Give the records again exactly. Pictures do not belong in the copy.

> _GIVEN DATA_:
───
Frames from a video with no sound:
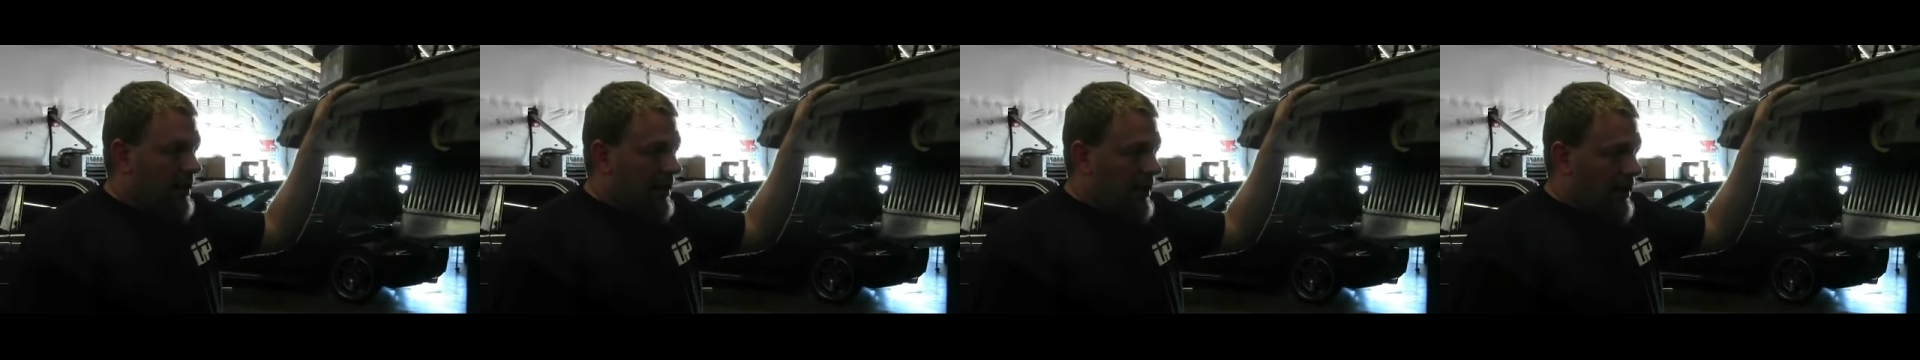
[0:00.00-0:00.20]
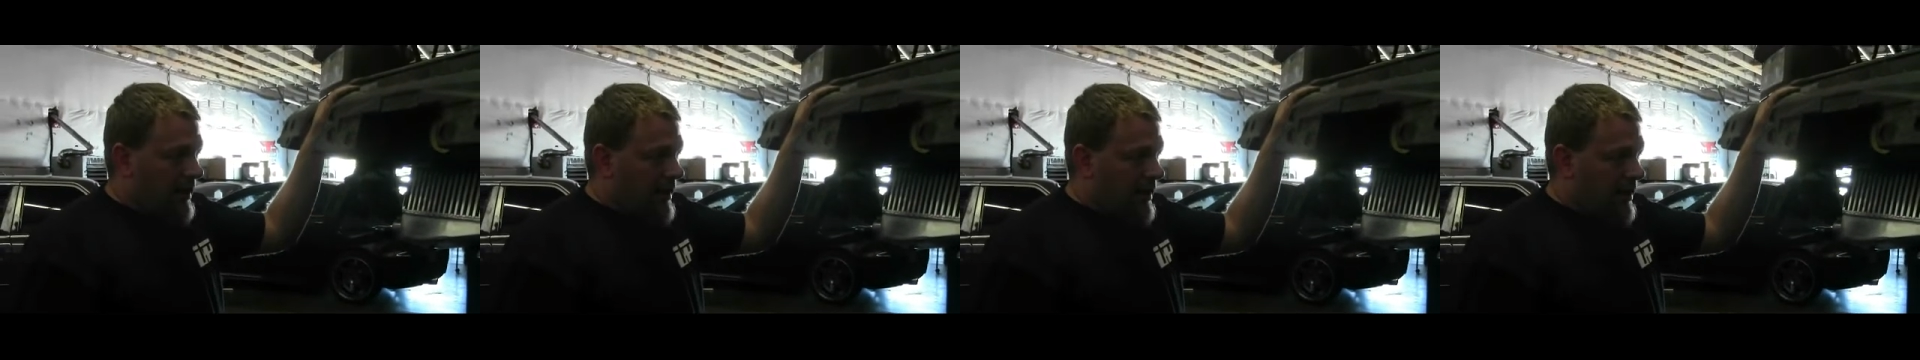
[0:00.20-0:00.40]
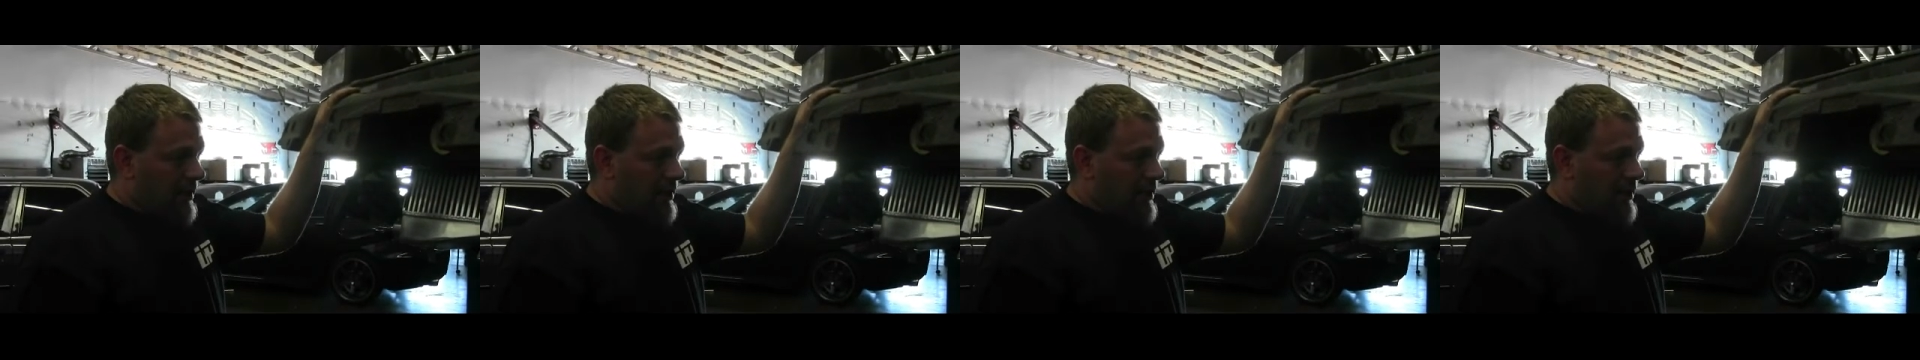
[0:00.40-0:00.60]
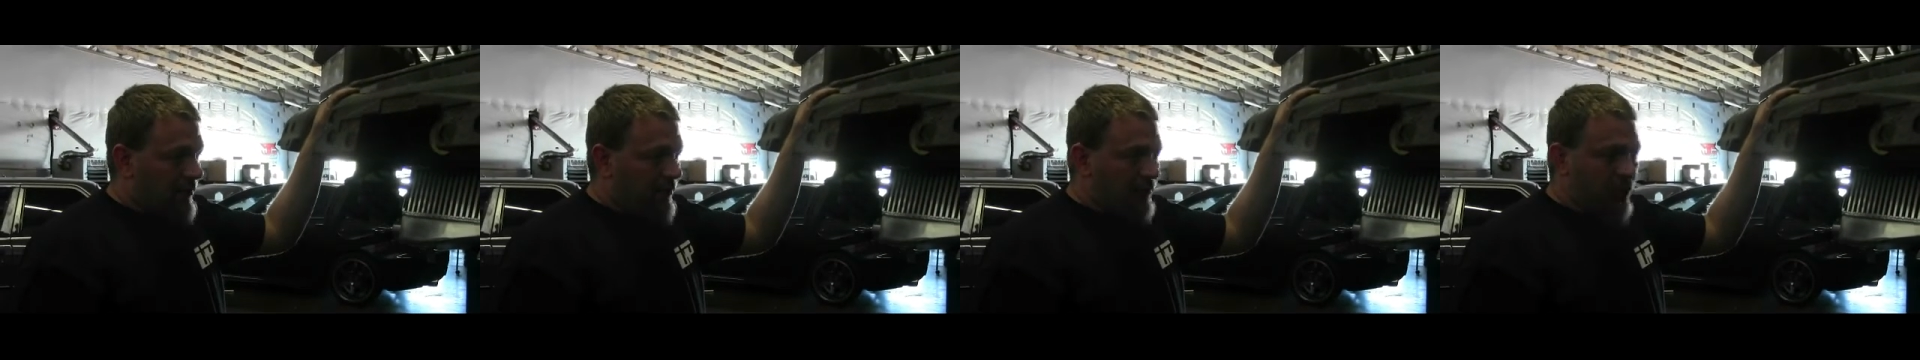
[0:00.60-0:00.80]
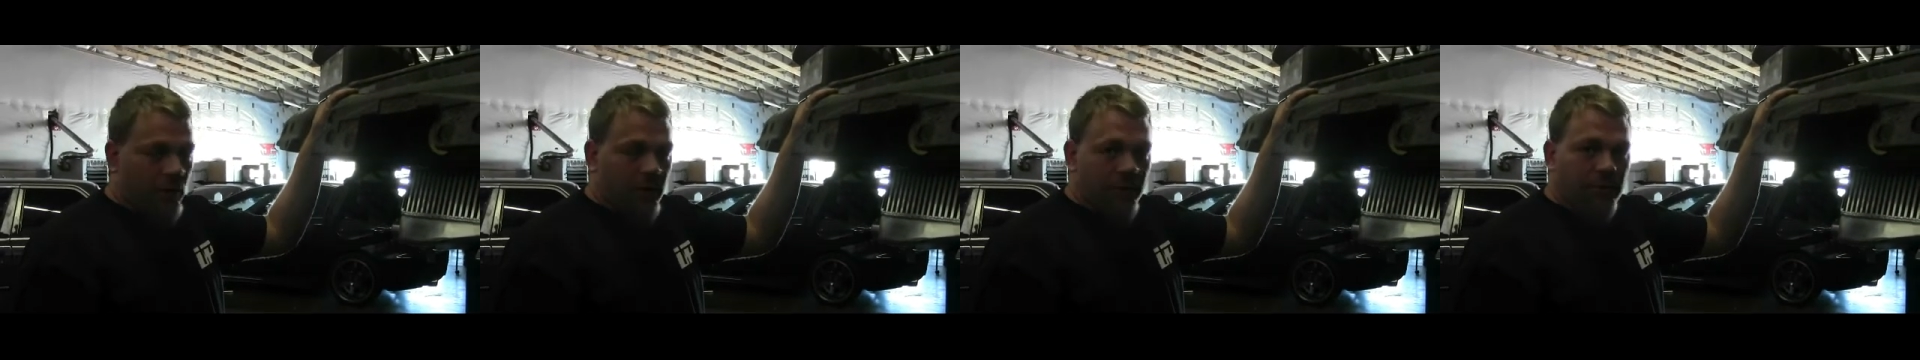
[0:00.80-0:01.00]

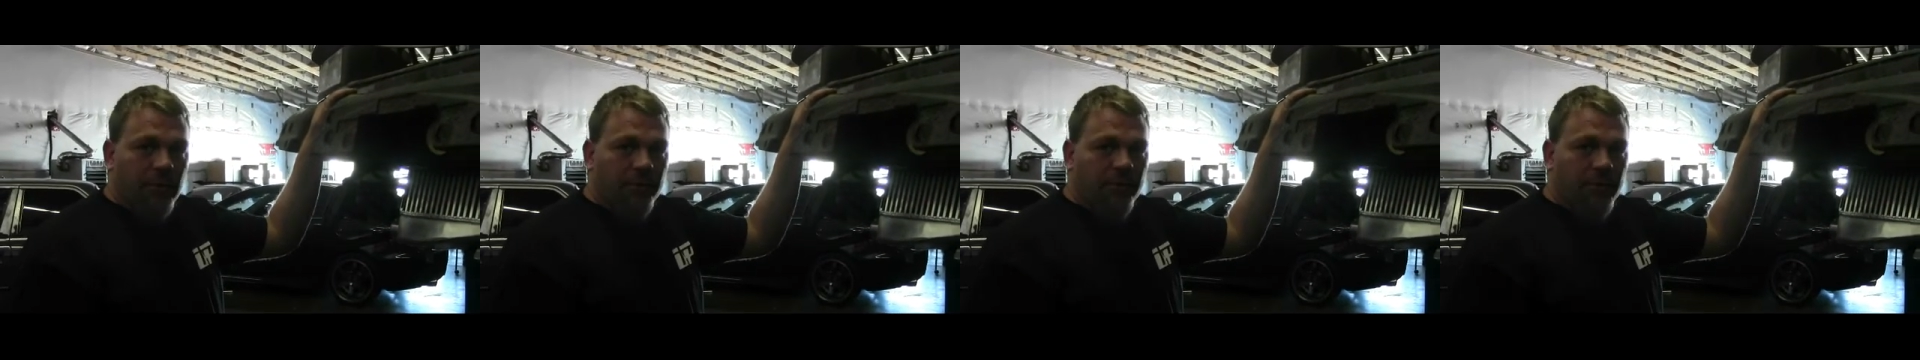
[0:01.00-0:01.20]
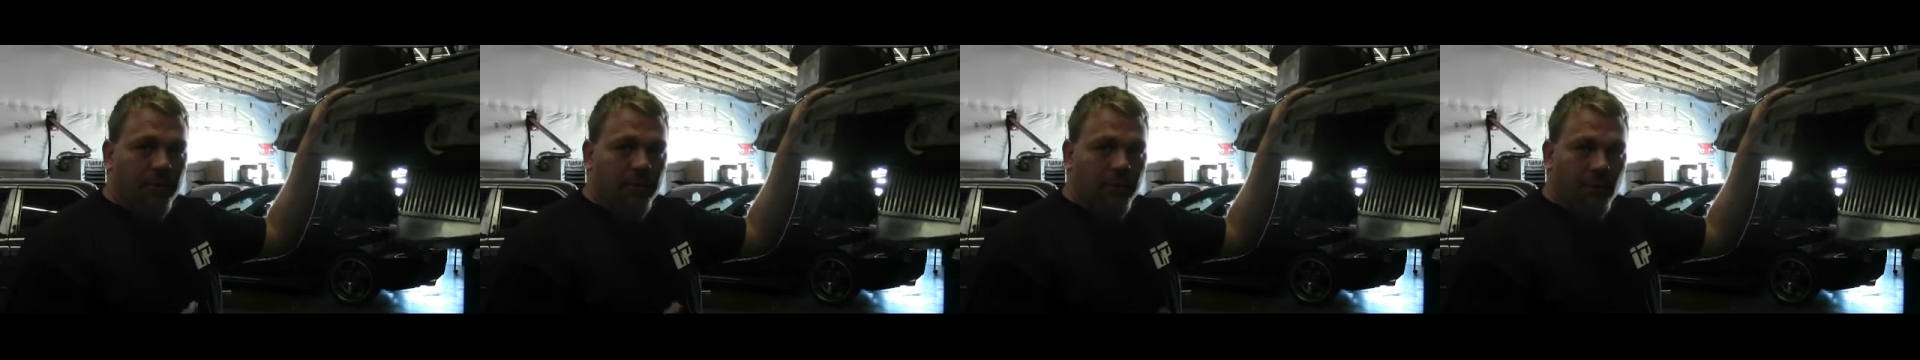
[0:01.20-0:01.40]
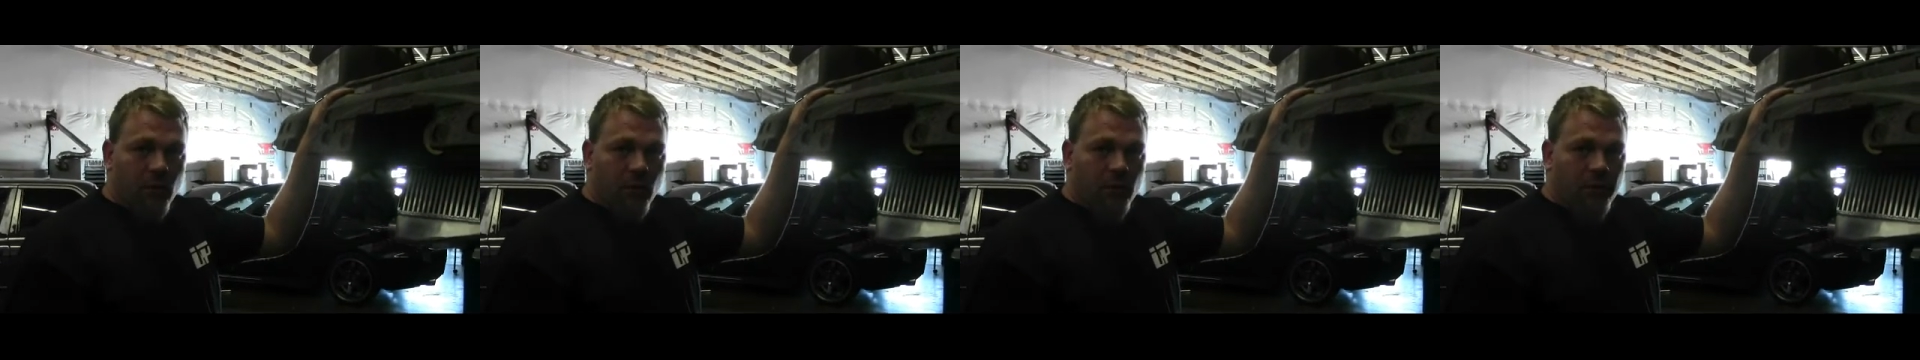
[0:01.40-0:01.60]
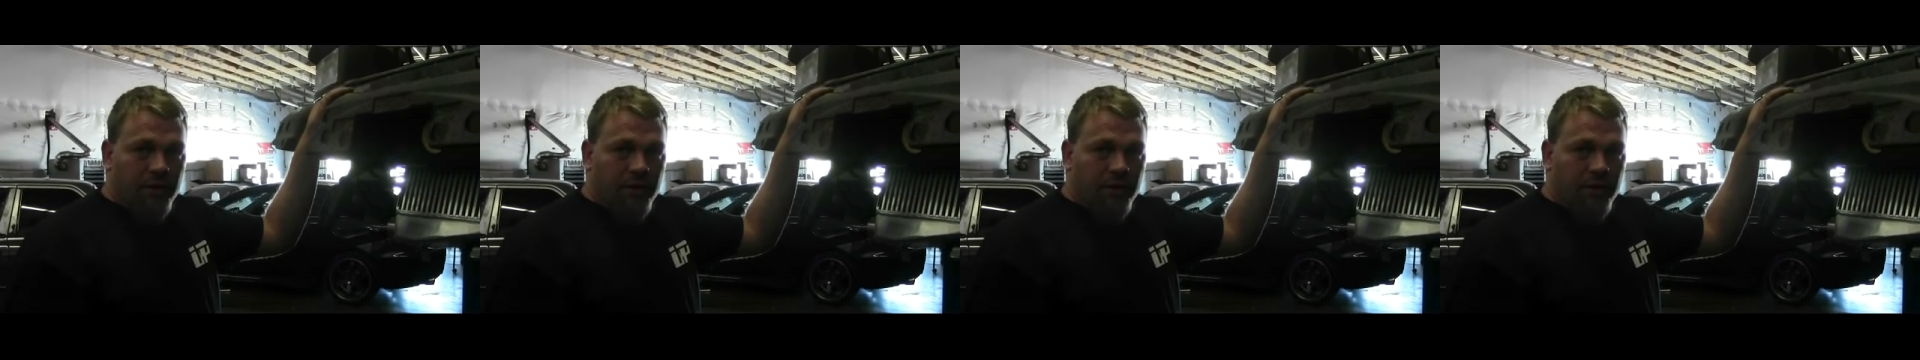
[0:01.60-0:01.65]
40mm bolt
───
> _RESPONSE FOR THIS EXERCISE_:
Frames from a video with no sound:
[0:00.00-0:00.20]
[0:00.20-0:00.40]
[0:00.40-0:00.60]
[0:00.60-0:00.80]
[0:00.80-0:01.00]

[0:01.00-0:01.20]
[0:01.20-0:01.40]
[0:01.40-0:01.60]
[0:01.60-0:01.65]
40mm bolt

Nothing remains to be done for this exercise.